Multithread deadlock

(Pascal Soveaux) #1

Hello,

I am using v1.0.1/CUDA 10.1 on a 2080. glibc is 2.28.

I read that libtorch is multithread safe but I cannot make it work correctly in a MT C++ app. I have 2 trainers each one in its own thread, no global var, no static var, no shared var… but it always ends in a deadlock.

When deadlocked both threads are near cuLaunchKernel. Is there something I need to do ? Do I have to initialize a context or something?

I also tested with master and a nightly of libtorch but it ends the same.

Thanks,

Pascal

(Pascal Soveaux) #2

Hello,

Great! it seems that PoolWindow makes it work correctly.

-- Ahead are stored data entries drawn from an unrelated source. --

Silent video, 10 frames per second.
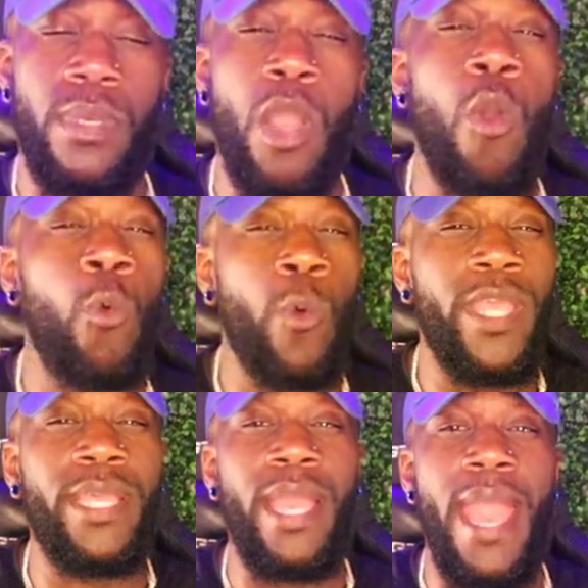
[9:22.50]
a
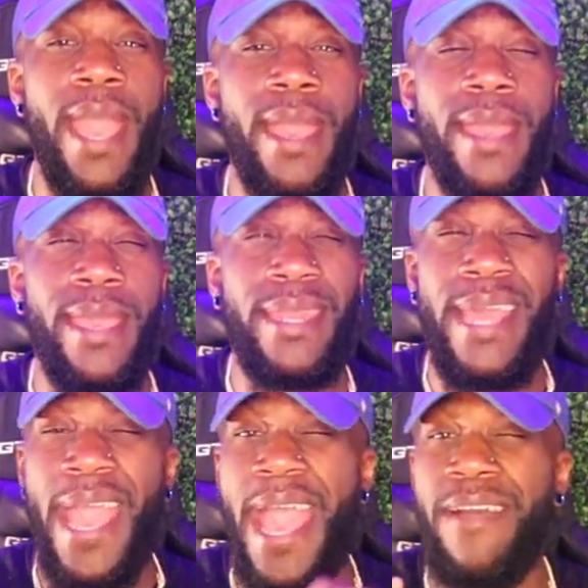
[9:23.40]
week and a
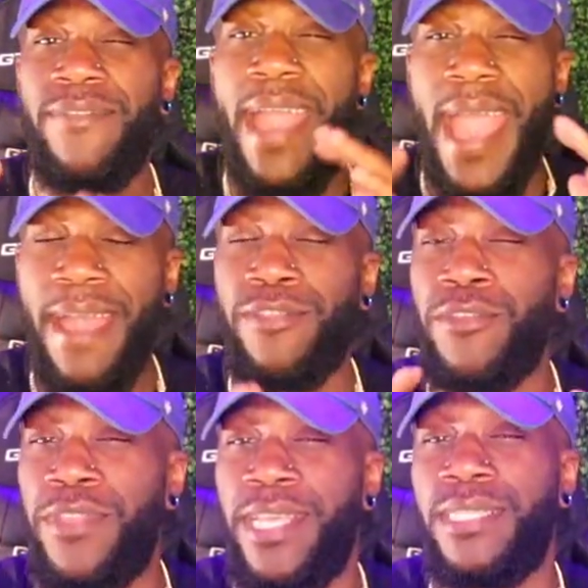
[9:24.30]
half after
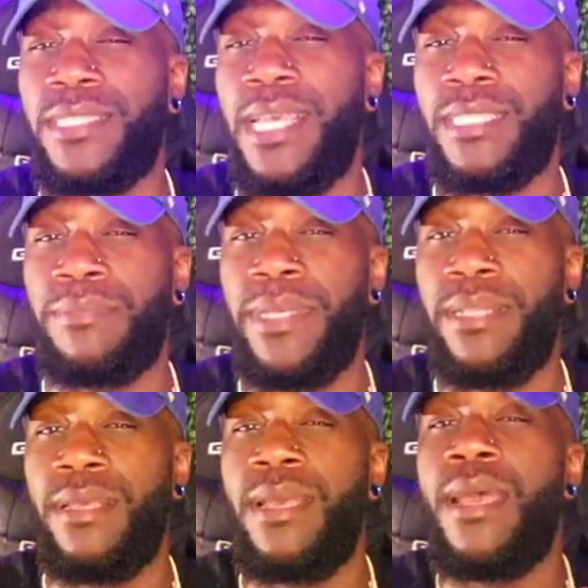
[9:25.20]
the assessment,
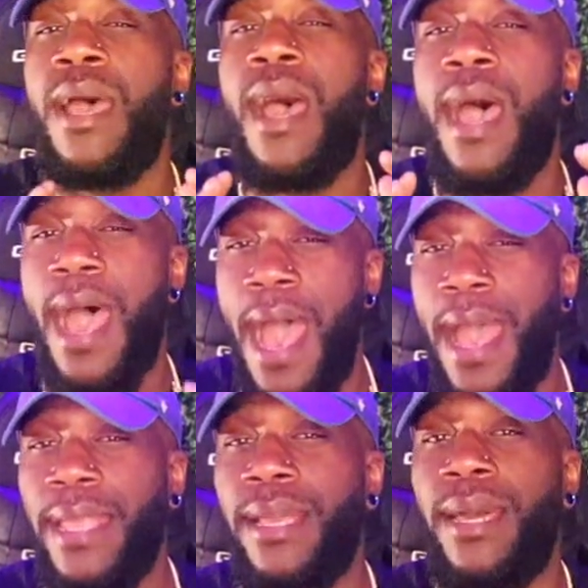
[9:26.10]

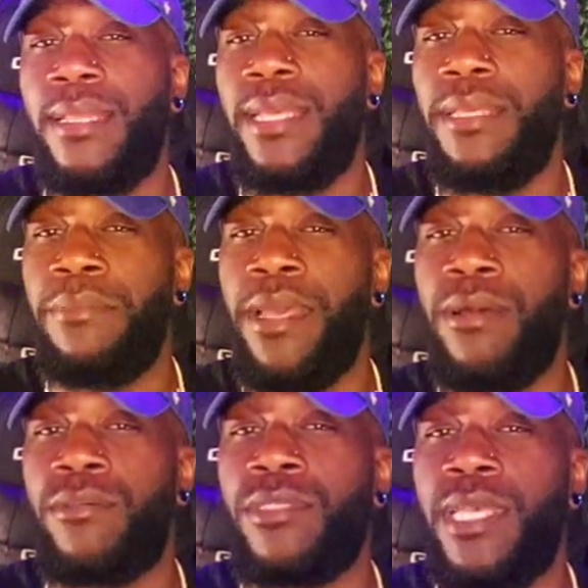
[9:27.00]
I got an
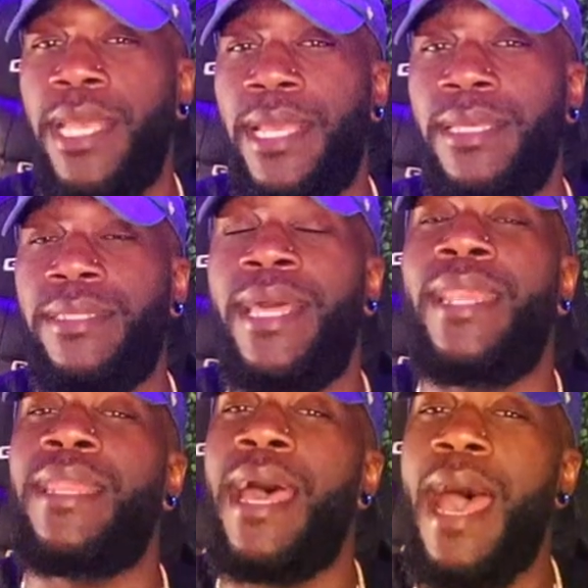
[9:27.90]
email saying that
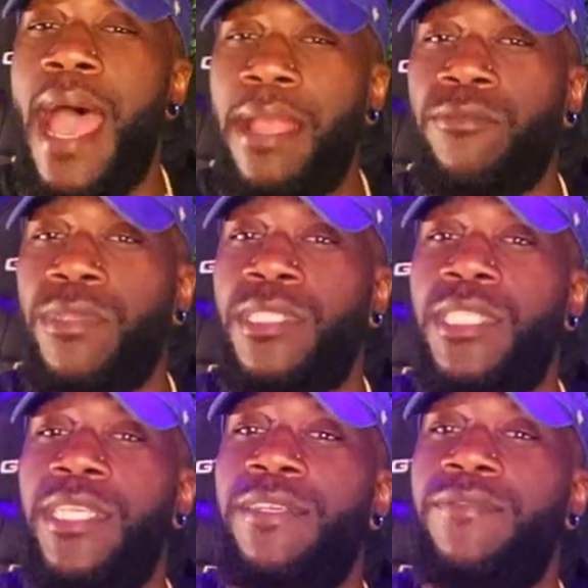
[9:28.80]
I
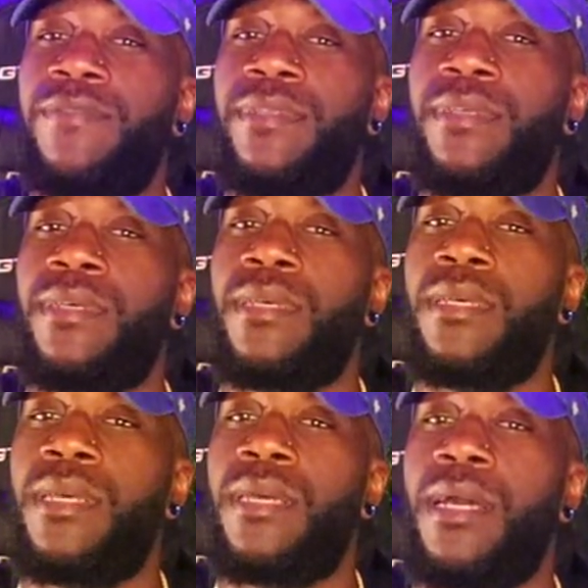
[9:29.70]
received
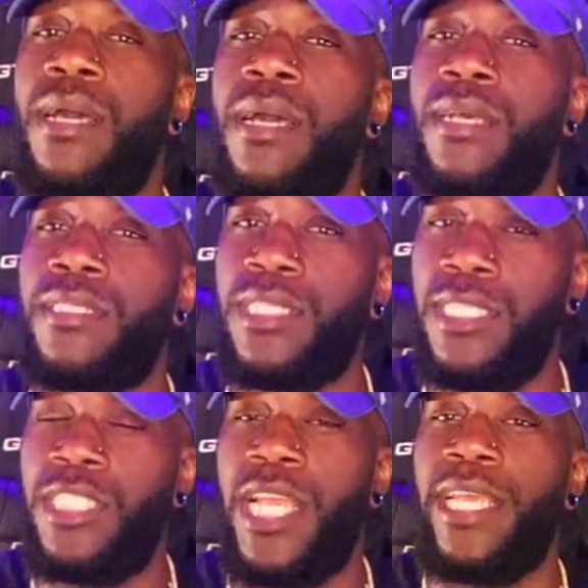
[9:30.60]
a
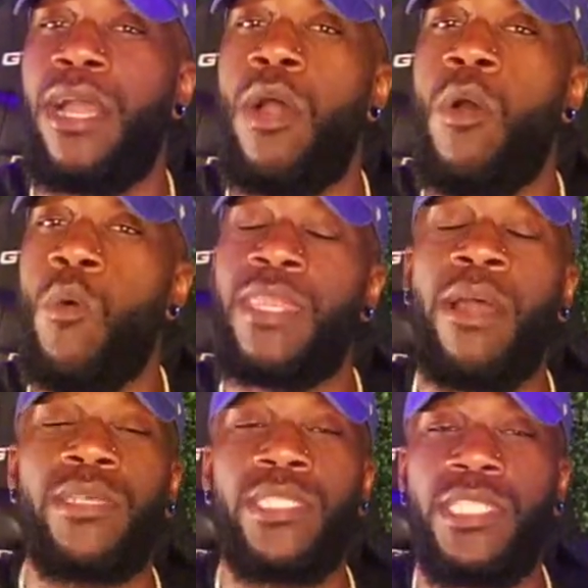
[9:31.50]
CJO.
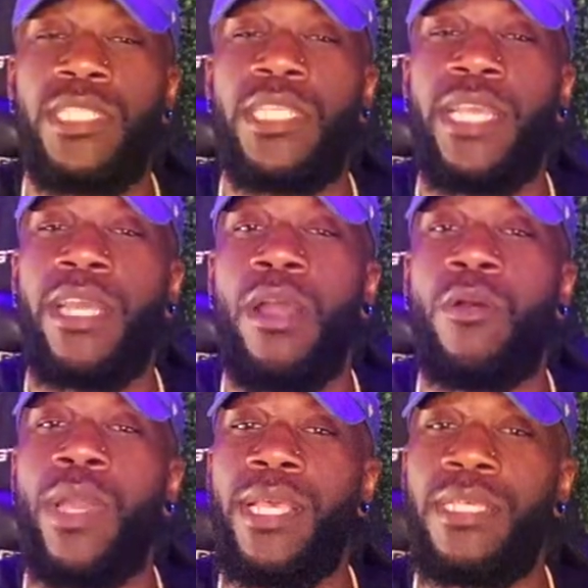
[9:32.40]
Now, a
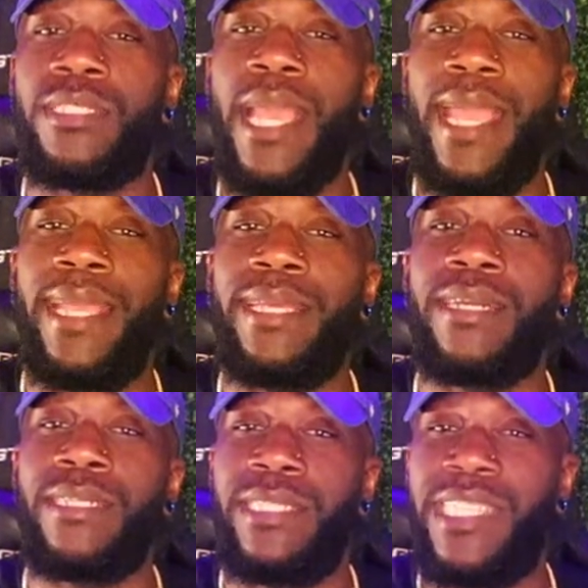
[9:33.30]
CJO is a
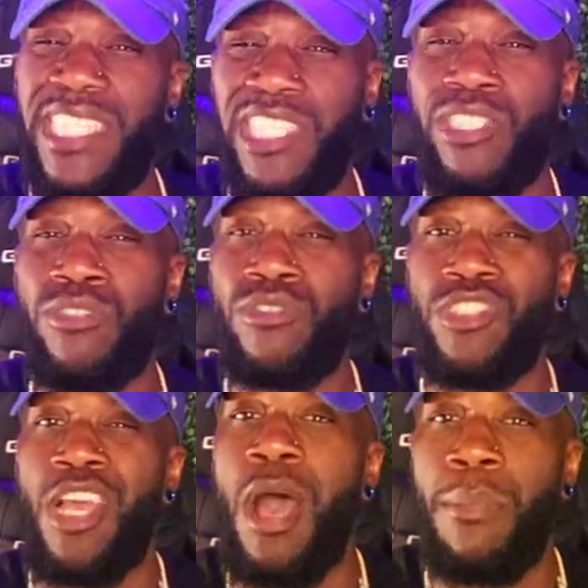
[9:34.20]
conditional
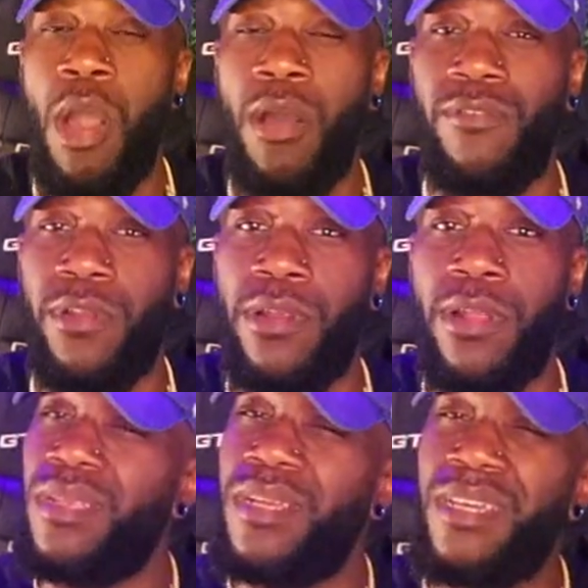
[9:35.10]
job offer.
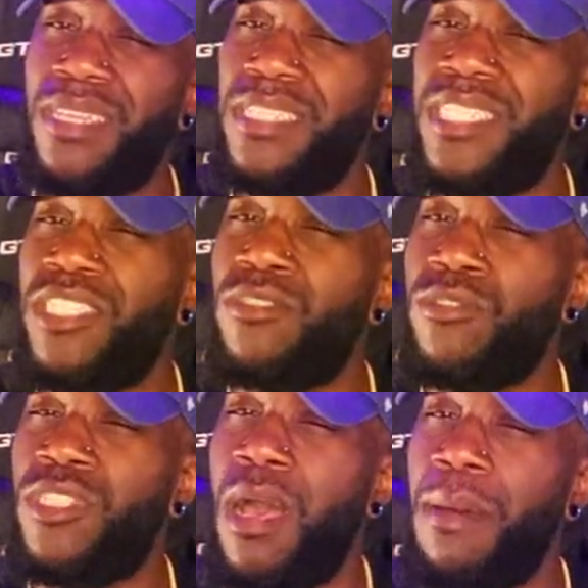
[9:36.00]
Conditional
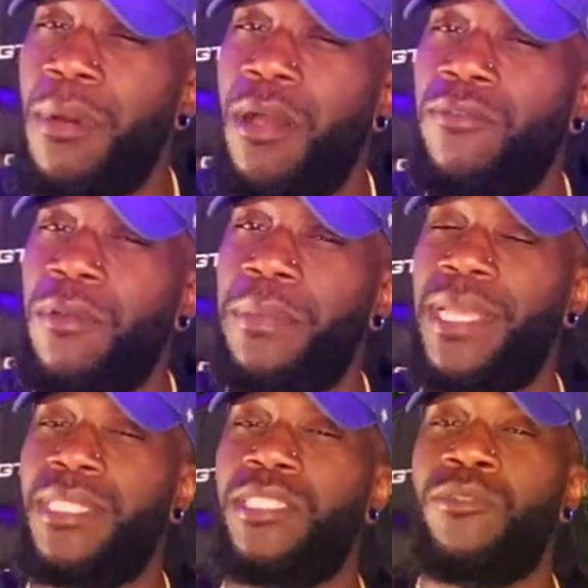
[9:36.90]
job offer
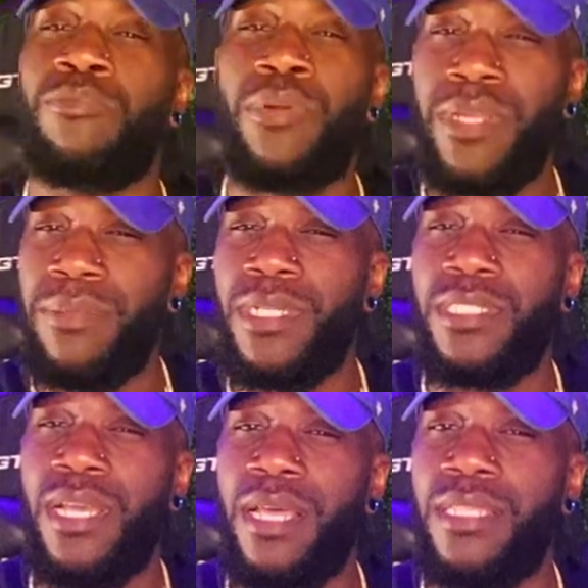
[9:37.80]
means you pretty
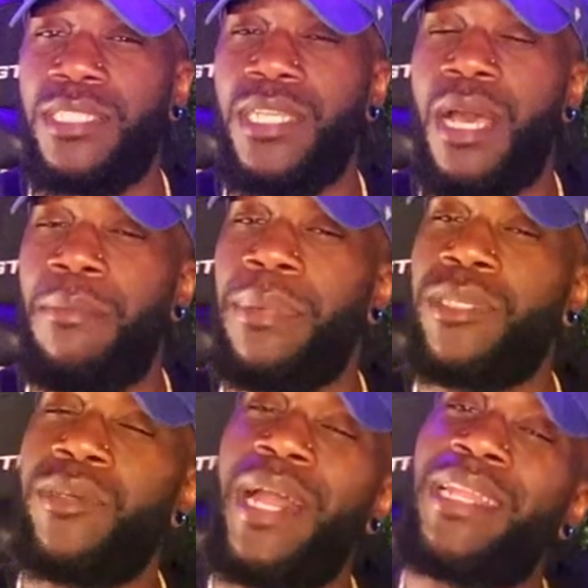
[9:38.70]
much got the job, but
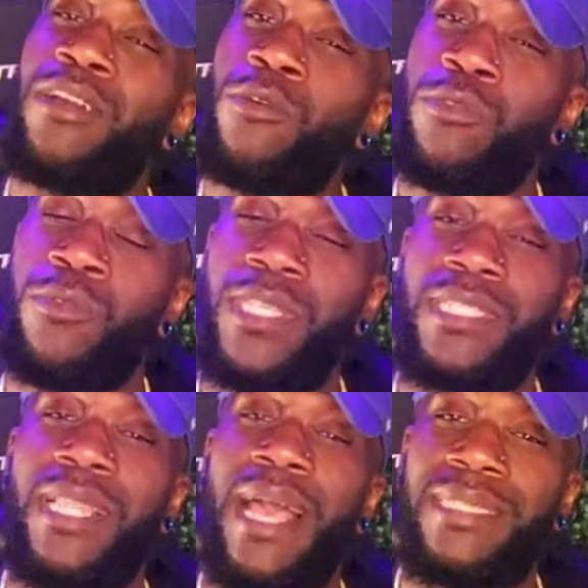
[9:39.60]
you got to go through these
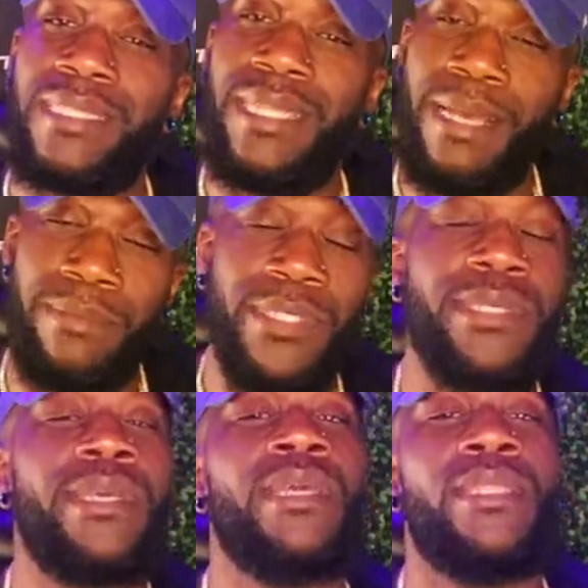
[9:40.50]
last steps.
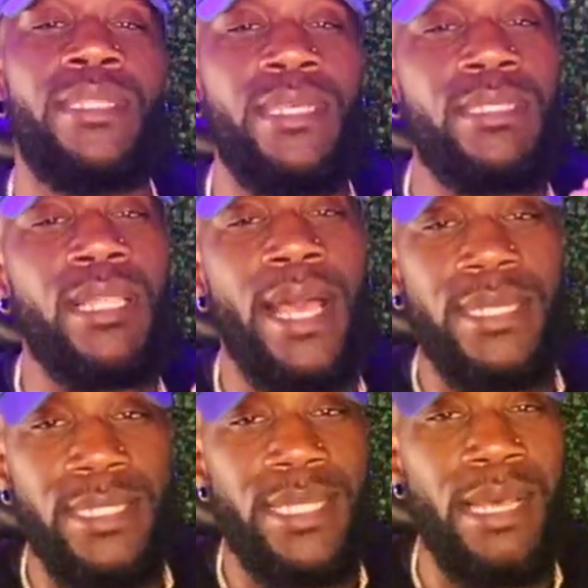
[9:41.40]
These
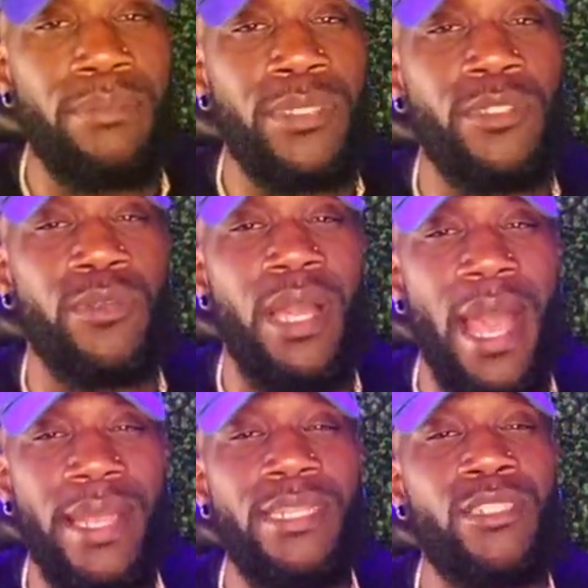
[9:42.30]
last steps, you
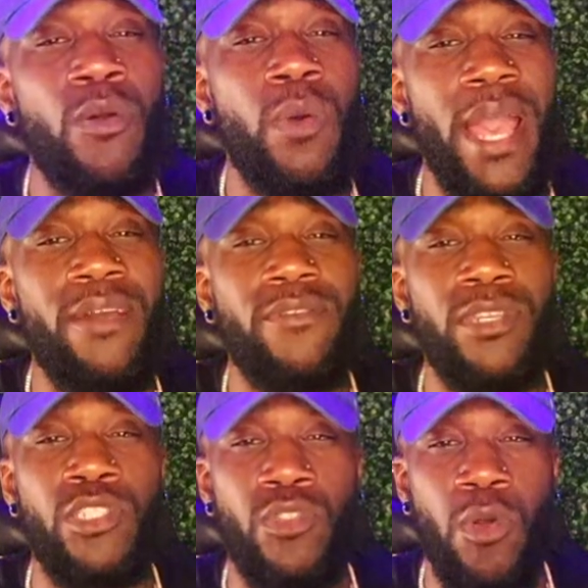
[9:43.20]
kind of don't have
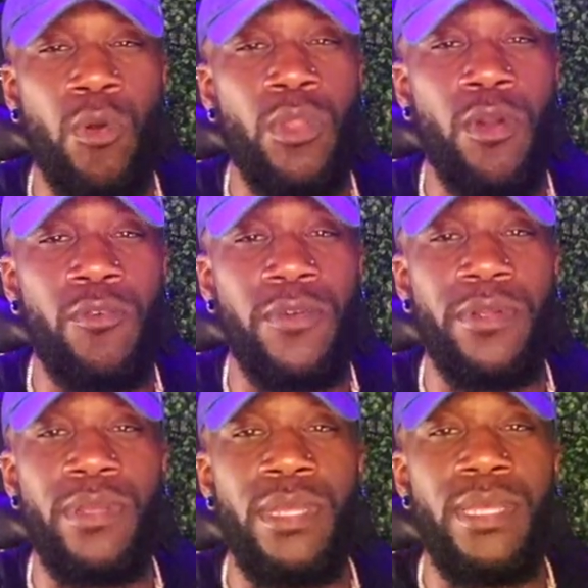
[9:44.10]
control
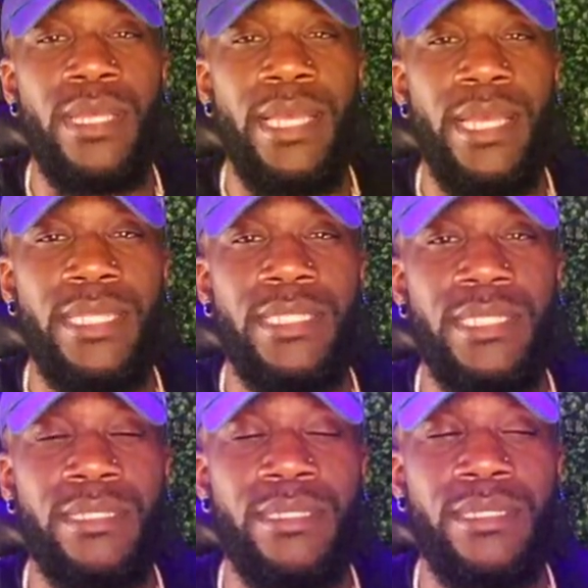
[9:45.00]
over.
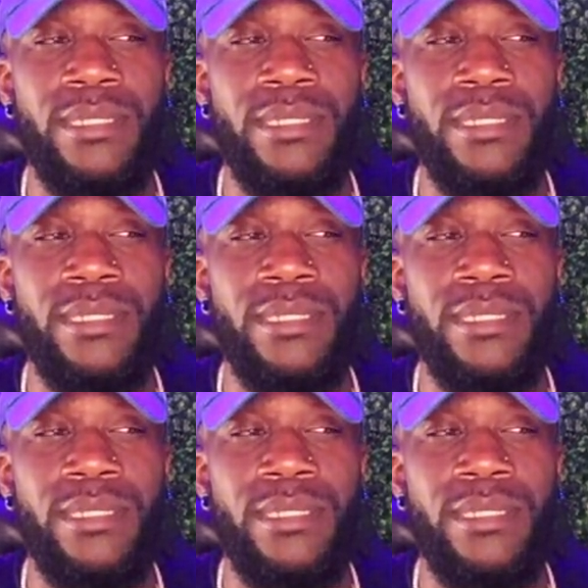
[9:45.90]
It's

I run into a problem where available_handles (global) was destructed before PoolWindow (thread_local) (Valgrind told me).

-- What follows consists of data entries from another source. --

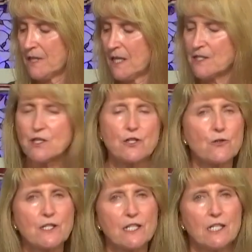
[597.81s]
has
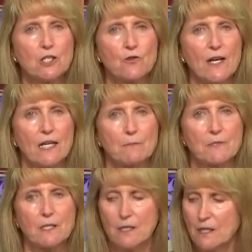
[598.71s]
13
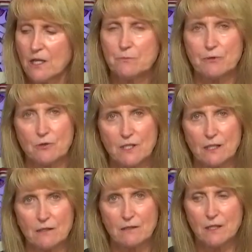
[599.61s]
grams of
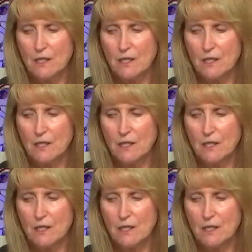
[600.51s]
protein.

available_handles[d_h.first].push_back(d_h.second); // SIGSEGV

I dont know how this can happen, I will try to reproduce.

Pascal

(Will Feng) #3

@pascal.soveaux https://github.com/pytorch/pytorch/issues/19394 is likely related. Would you like to comment in the issue about your findings? Thanks!

(Pascal Soveaux) #4

@yf225 Sorry for the late response. I found that this problem is totally not related with poolwindow. The thread is exited after the “main” (libtorch) thread because both are worker threads in fact.